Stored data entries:
%%
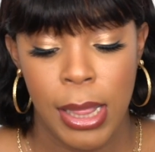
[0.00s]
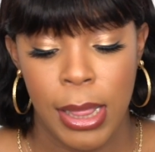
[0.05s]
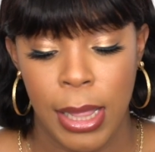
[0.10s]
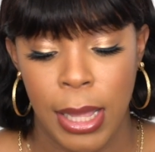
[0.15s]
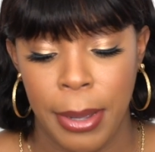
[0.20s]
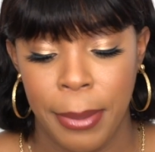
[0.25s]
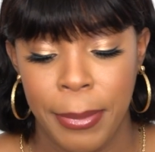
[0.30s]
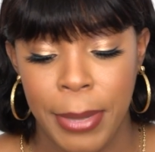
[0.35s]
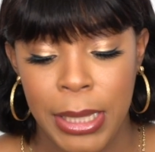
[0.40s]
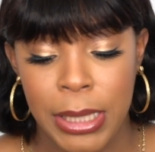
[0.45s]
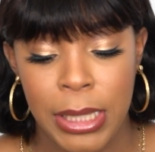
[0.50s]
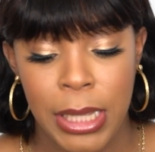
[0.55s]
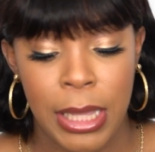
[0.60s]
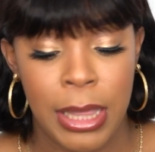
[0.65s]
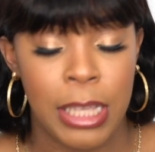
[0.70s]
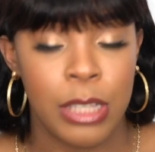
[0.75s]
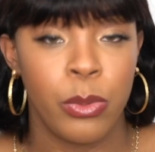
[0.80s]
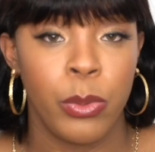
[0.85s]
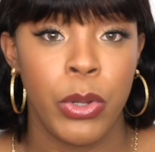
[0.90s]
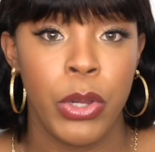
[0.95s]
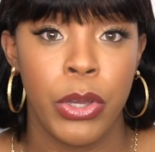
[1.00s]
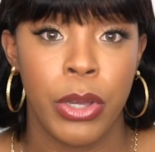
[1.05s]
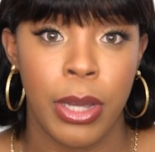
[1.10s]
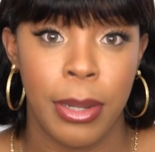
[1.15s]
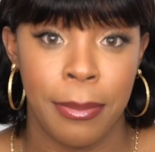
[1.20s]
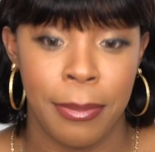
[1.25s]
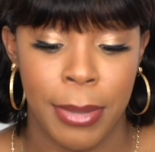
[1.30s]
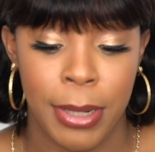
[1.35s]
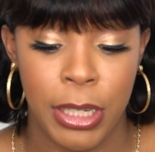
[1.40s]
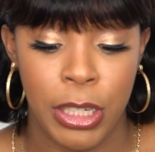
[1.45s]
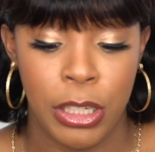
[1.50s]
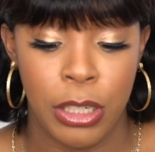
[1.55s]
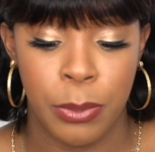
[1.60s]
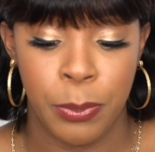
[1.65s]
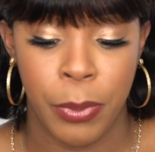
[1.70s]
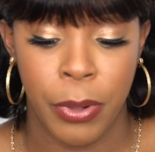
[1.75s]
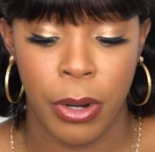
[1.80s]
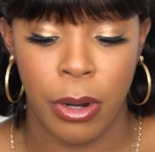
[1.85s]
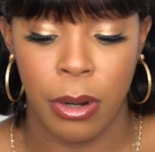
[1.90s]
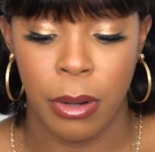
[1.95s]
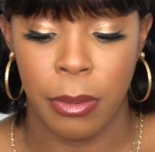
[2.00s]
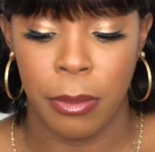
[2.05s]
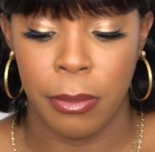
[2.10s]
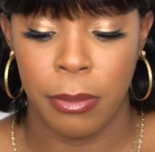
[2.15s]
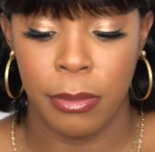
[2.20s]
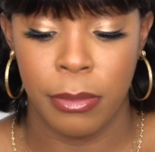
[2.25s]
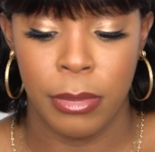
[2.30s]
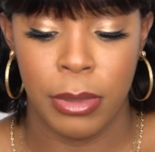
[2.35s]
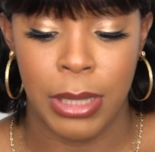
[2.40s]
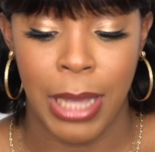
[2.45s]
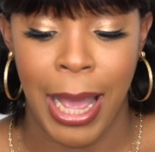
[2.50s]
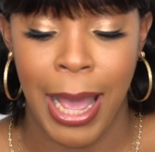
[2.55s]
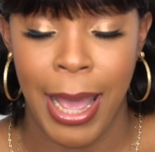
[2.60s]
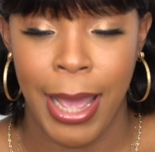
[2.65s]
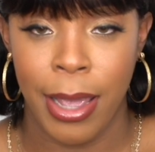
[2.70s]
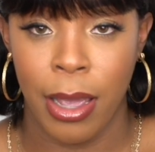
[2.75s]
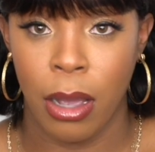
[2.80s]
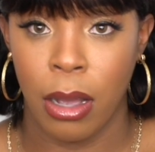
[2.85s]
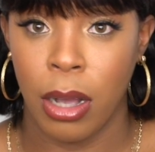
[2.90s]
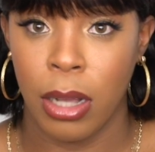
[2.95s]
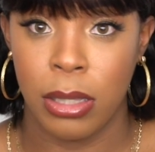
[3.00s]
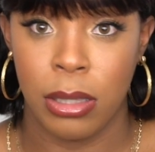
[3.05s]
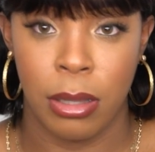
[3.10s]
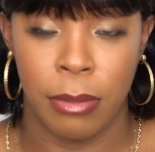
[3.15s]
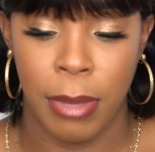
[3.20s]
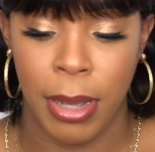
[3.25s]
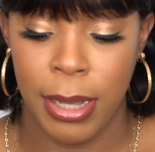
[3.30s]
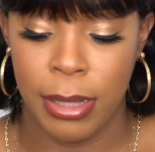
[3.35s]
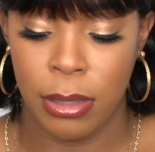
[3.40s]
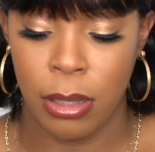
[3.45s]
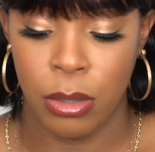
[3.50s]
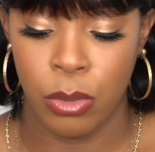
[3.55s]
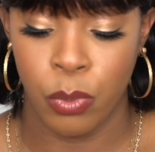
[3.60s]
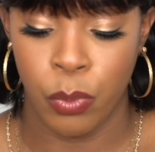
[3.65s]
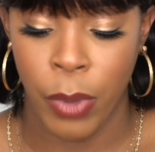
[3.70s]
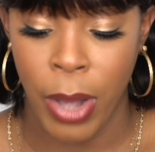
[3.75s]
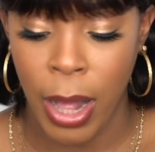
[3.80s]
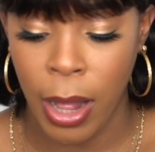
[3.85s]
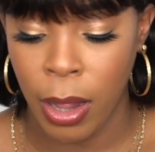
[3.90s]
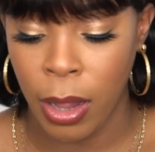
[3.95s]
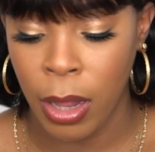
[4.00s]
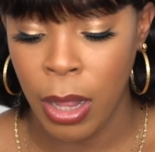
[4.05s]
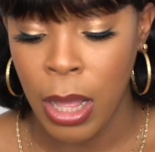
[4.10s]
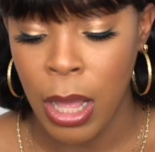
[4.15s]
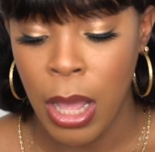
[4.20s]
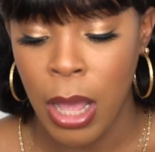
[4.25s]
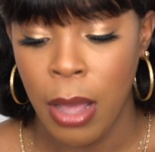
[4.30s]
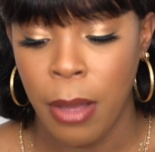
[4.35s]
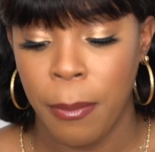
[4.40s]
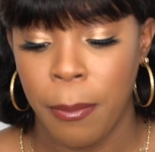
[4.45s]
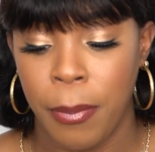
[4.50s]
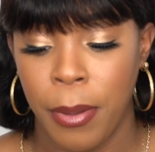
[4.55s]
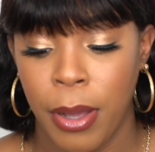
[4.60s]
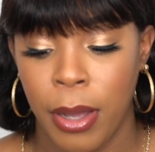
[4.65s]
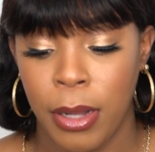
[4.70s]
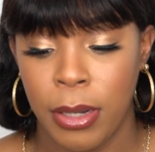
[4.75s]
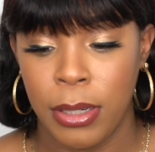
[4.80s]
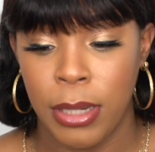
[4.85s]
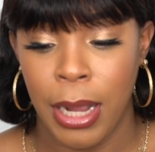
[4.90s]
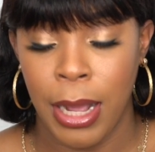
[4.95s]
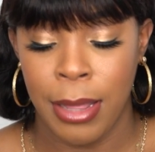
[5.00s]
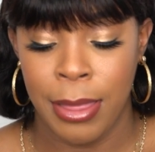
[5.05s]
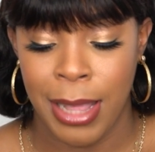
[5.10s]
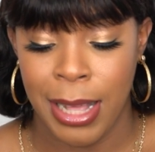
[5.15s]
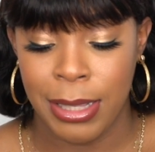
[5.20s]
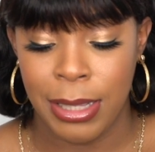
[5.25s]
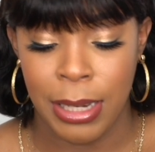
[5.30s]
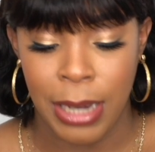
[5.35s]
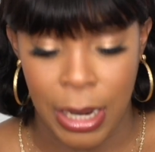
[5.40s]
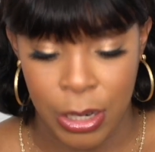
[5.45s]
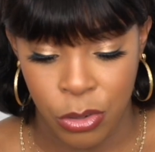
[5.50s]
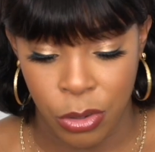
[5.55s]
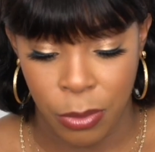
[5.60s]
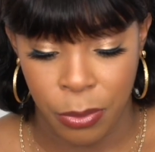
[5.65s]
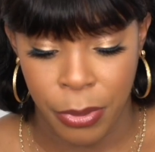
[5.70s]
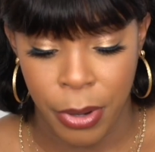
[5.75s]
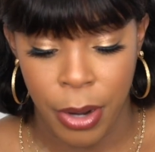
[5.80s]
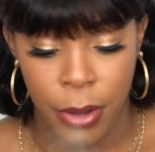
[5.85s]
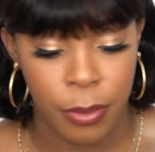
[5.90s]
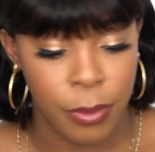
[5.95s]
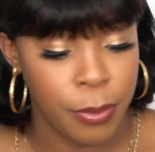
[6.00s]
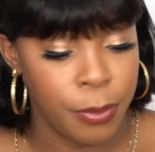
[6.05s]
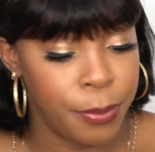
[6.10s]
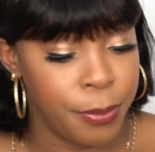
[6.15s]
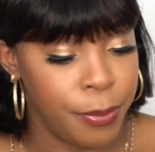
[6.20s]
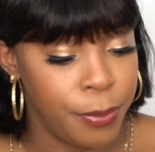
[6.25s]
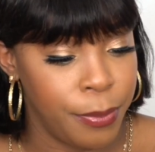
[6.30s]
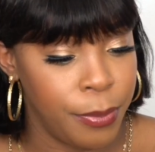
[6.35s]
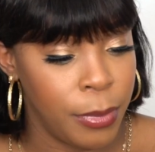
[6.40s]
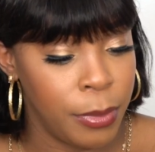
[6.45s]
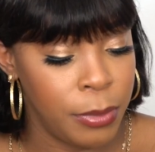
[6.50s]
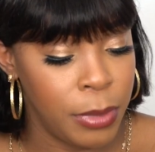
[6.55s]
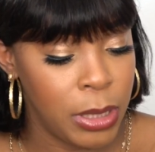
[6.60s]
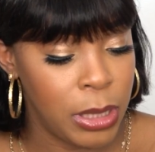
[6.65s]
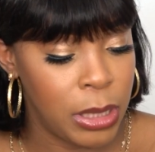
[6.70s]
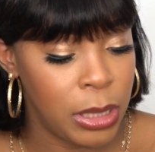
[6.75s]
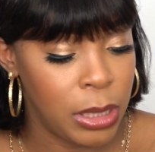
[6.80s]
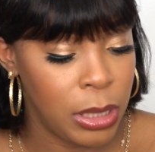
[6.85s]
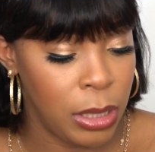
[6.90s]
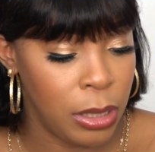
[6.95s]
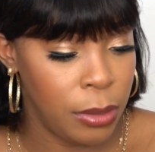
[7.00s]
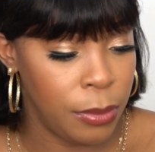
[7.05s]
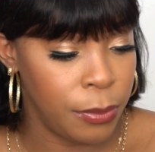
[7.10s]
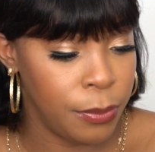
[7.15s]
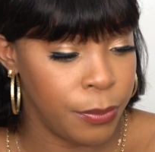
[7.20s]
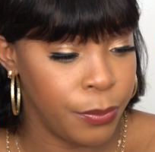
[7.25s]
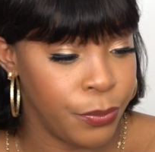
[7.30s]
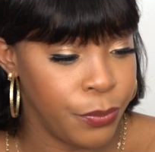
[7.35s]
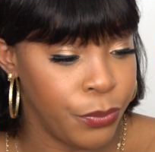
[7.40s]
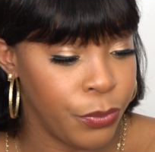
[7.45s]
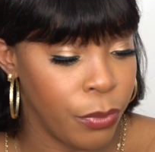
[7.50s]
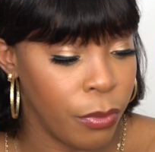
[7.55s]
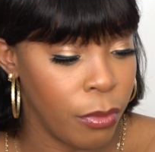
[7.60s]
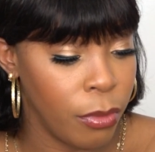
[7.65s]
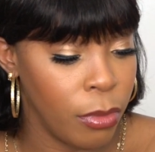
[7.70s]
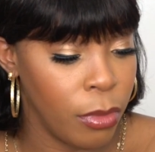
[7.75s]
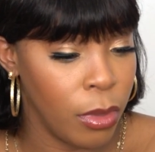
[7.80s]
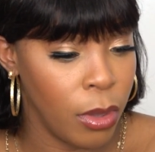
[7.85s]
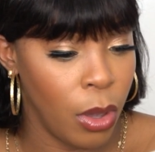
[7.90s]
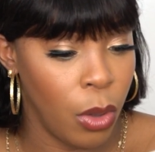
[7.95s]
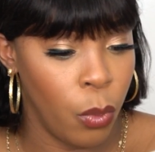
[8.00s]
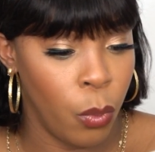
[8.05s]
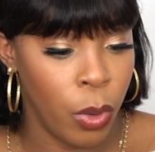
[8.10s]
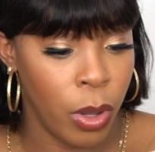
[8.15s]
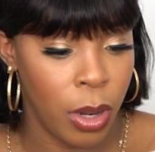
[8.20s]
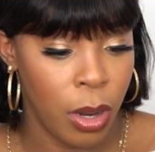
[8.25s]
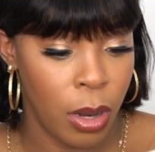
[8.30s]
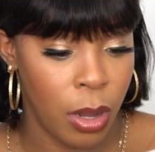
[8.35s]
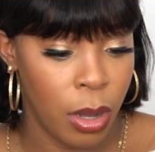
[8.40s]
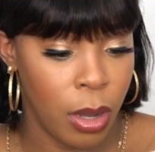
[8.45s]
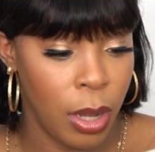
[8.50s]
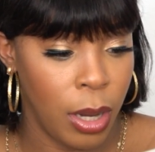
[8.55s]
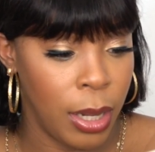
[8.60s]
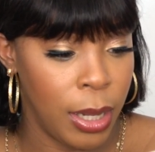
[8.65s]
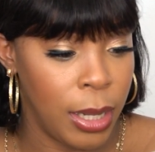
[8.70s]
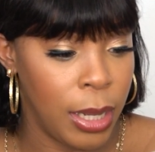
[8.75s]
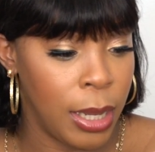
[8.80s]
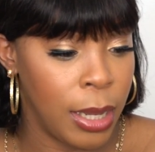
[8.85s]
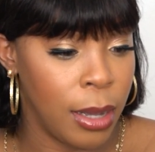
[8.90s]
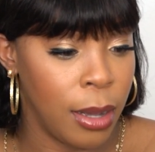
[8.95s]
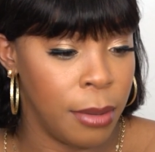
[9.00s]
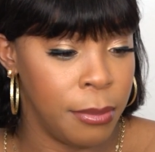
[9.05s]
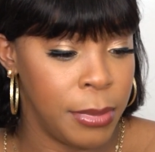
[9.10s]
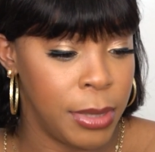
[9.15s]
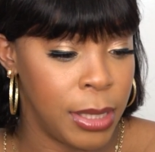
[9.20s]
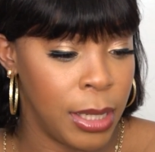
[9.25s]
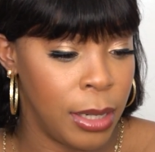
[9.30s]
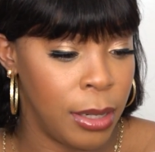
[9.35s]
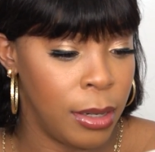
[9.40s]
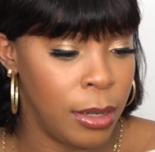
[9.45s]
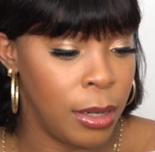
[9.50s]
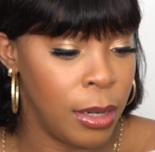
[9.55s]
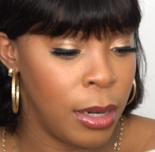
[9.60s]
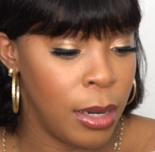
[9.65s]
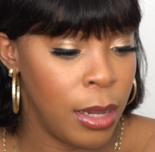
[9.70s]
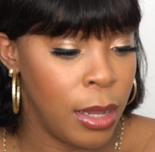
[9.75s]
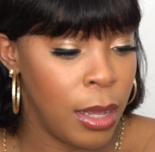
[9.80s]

let me see this one you can bleach perm dye customize as well but and that's a natural brown let me see what other color it comes in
%%
● WHAT IS EXPECTED
Retype all the data exactly; skip the pictures.

● RESPONSE BOX
[0.00s]
[0.05s]
[0.10s]
[0.15s]
[0.20s]
[0.25s]
[0.30s]
[0.35s]
[0.40s]
[0.45s]
[0.50s]
[0.55s]
[0.60s]
[0.65s]
[0.70s]
[0.75s]
[0.80s]
[0.85s]
[0.90s]
[0.95s]
[1.00s]
[1.05s]
[1.10s]
[1.15s]
[1.20s]
[1.25s]
[1.30s]
[1.35s]
[1.40s]
[1.45s]
[1.50s]
[1.55s]
[1.60s]
[1.65s]
[1.70s]
[1.75s]
[1.80s]
[1.85s]
[1.90s]
[1.95s]
[2.00s]
[2.05s]
[2.10s]
[2.15s]
[2.20s]
[2.25s]
[2.30s]
[2.35s]
[2.40s]
[2.45s]
[2.50s]
[2.55s]
[2.60s]
[2.65s]
[2.70s]
[2.75s]
[2.80s]
[2.85s]
[2.90s]
[2.95s]
[3.00s]
[3.05s]
[3.10s]
[3.15s]
[3.20s]
[3.25s]
[3.30s]
[3.35s]
[3.40s]
[3.45s]
[3.50s]
[3.55s]
[3.60s]
[3.65s]
[3.70s]
[3.75s]
[3.80s]
[3.85s]
[3.90s]
[3.95s]
[4.00s]
[4.05s]
[4.10s]
[4.15s]
[4.20s]
[4.25s]
[4.30s]
[4.35s]
[4.40s]
[4.45s]
[4.50s]
[4.55s]
[4.60s]
[4.65s]
[4.70s]
[4.75s]
[4.80s]
[4.85s]
[4.90s]
[4.95s]
[5.00s]
[5.05s]
[5.10s]
[5.15s]
[5.20s]
[5.25s]
[5.30s]
[5.35s]
[5.40s]
[5.45s]
[5.50s]
[5.55s]
[5.60s]
[5.65s]
[5.70s]
[5.75s]
[5.80s]
[5.85s]
[5.90s]
[5.95s]
[6.00s]
[6.05s]
[6.10s]
[6.15s]
[6.20s]
[6.25s]
[6.30s]
[6.35s]
[6.40s]
[6.45s]
[6.50s]
[6.55s]
[6.60s]
[6.65s]
[6.70s]
[6.75s]
[6.80s]
[6.85s]
[6.90s]
[6.95s]
[7.00s]
[7.05s]
[7.10s]
[7.15s]
[7.20s]
[7.25s]
[7.30s]
[7.35s]
[7.40s]
[7.45s]
[7.50s]
[7.55s]
[7.60s]
[7.65s]
[7.70s]
[7.75s]
[7.80s]
[7.85s]
[7.90s]
[7.95s]
[8.00s]
[8.05s]
[8.10s]
[8.15s]
[8.20s]
[8.25s]
[8.30s]
[8.35s]
[8.40s]
[8.45s]
[8.50s]
[8.55s]
[8.60s]
[8.65s]
[8.70s]
[8.75s]
[8.80s]
[8.85s]
[8.90s]
[8.95s]
[9.00s]
[9.05s]
[9.10s]
[9.15s]
[9.20s]
[9.25s]
[9.30s]
[9.35s]
[9.40s]
[9.45s]
[9.50s]
[9.55s]
[9.60s]
[9.65s]
[9.70s]
[9.75s]
[9.80s]

let me see this one you can bleach perm dye customize as well but and that's a natural brown let me see what other color it comes in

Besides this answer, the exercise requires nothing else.